- _WHAT IS REQUIRED_
Where the string "video" shows up in a line of the records, copy that line.

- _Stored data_
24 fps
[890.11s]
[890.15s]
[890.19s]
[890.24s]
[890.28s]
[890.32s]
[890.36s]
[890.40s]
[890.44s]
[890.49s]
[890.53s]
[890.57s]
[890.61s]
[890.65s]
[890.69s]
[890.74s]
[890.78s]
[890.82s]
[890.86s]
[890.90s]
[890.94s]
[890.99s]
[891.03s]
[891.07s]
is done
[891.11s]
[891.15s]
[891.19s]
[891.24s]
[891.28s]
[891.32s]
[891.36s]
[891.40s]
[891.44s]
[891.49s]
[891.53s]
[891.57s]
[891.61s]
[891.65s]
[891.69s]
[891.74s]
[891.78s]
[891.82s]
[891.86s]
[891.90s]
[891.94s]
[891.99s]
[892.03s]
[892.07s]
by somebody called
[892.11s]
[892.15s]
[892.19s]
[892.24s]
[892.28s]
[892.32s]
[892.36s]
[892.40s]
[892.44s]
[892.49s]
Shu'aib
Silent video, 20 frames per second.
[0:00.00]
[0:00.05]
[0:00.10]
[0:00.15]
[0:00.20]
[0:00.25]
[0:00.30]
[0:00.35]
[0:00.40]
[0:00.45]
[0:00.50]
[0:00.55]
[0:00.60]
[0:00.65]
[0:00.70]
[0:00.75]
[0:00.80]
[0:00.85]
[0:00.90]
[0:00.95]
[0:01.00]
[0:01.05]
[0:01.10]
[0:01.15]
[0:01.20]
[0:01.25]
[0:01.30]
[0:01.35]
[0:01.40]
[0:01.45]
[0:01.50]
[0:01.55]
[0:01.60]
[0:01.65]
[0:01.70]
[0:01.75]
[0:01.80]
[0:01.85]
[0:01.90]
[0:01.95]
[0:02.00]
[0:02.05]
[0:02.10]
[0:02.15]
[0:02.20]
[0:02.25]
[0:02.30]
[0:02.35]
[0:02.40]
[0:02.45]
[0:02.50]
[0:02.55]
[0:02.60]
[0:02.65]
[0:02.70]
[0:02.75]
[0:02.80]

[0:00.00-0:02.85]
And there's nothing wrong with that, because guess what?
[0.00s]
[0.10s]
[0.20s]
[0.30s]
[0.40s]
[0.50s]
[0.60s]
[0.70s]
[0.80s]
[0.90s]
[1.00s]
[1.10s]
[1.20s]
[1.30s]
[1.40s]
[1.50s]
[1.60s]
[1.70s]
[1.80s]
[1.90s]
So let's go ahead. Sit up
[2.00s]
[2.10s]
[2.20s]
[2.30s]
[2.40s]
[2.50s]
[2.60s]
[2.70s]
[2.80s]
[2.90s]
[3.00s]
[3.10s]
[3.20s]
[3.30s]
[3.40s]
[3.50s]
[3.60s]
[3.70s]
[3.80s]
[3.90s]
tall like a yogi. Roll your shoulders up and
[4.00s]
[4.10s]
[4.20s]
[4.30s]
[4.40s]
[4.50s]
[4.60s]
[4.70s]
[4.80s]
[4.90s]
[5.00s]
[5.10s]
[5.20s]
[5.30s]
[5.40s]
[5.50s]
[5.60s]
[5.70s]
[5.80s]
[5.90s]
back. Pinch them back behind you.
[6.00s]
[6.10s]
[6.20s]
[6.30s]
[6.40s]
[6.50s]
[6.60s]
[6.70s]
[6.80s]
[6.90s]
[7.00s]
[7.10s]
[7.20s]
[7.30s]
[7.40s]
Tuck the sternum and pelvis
...
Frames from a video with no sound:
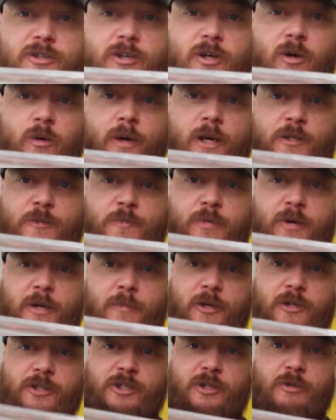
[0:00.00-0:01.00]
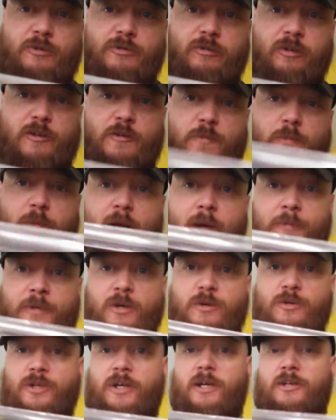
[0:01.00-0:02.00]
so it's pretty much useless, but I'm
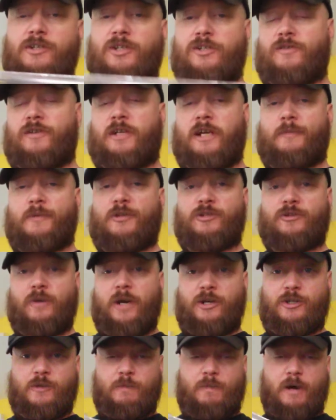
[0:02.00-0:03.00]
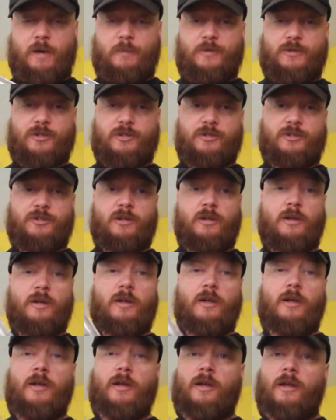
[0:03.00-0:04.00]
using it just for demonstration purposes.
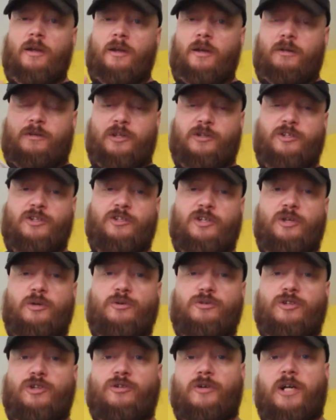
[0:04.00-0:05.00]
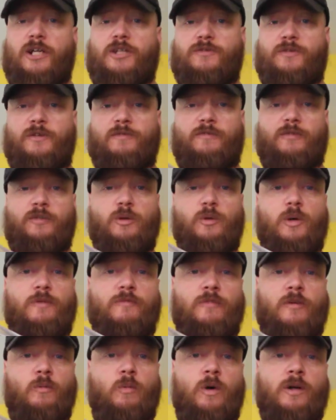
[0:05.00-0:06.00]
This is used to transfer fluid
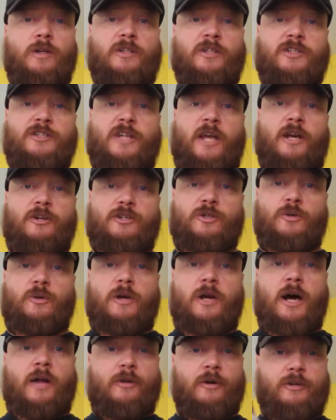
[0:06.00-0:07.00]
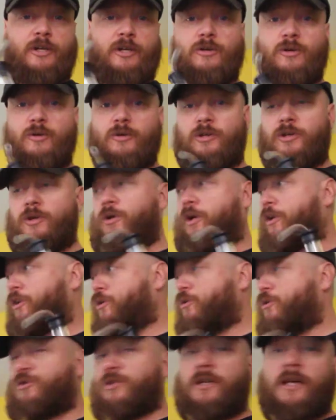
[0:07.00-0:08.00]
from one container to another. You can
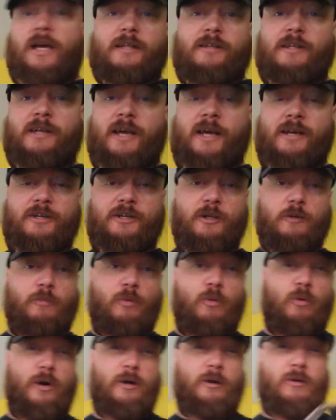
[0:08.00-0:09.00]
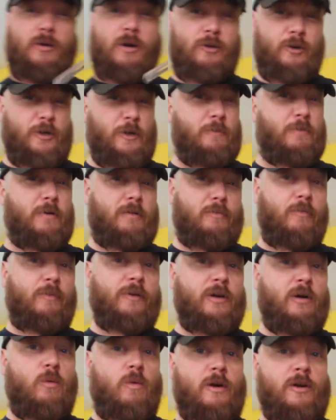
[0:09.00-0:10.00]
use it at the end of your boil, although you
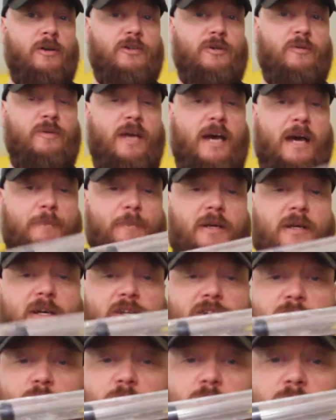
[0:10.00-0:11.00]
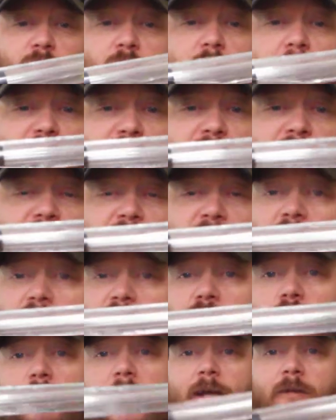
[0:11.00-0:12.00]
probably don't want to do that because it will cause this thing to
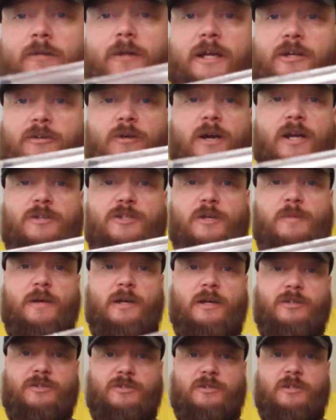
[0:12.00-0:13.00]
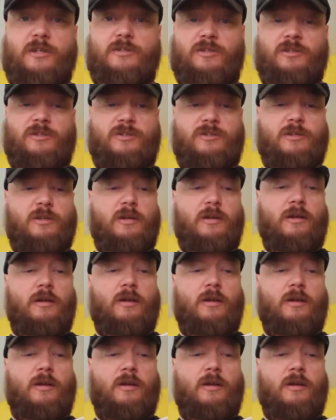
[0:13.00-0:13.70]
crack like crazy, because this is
--
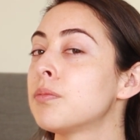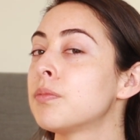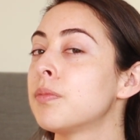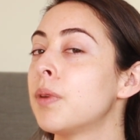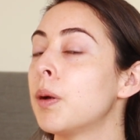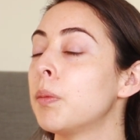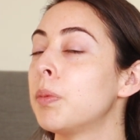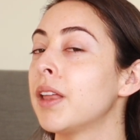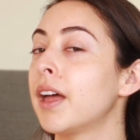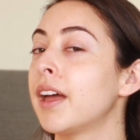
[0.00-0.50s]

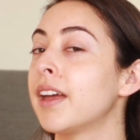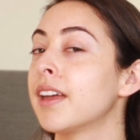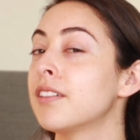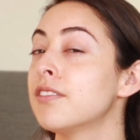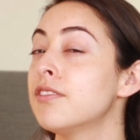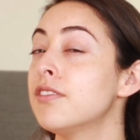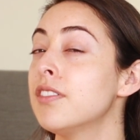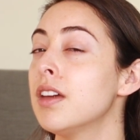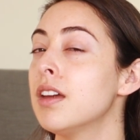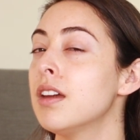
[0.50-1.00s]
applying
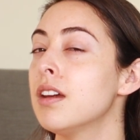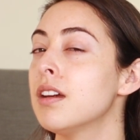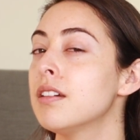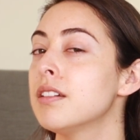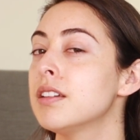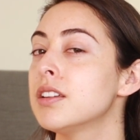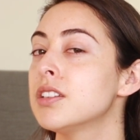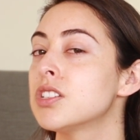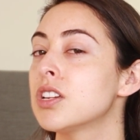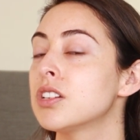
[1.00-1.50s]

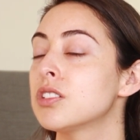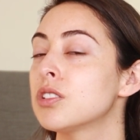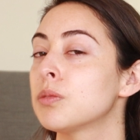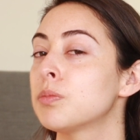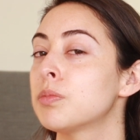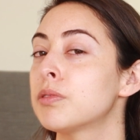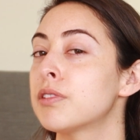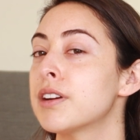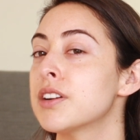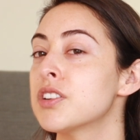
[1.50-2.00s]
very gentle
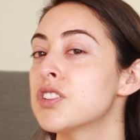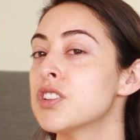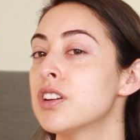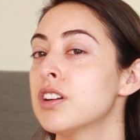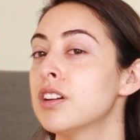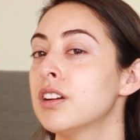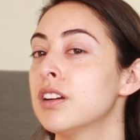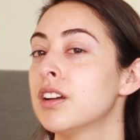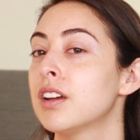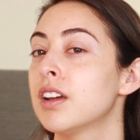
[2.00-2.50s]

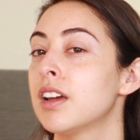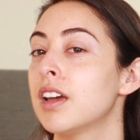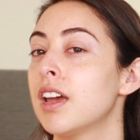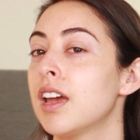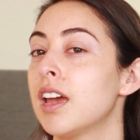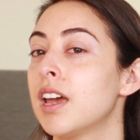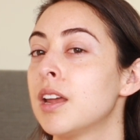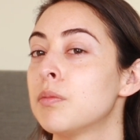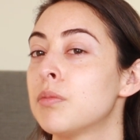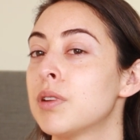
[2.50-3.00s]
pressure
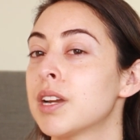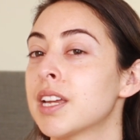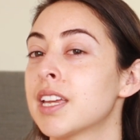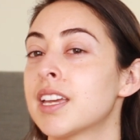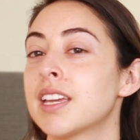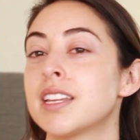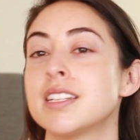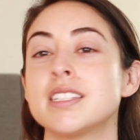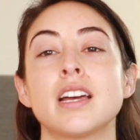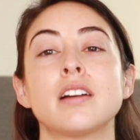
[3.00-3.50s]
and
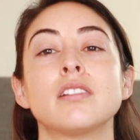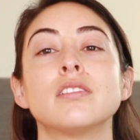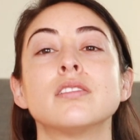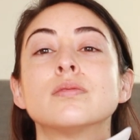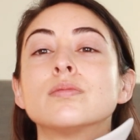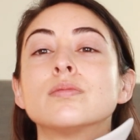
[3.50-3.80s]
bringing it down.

- _EXERCISE RESULT_
Silent video, 20 frames per second.
Frames from a video with no sound:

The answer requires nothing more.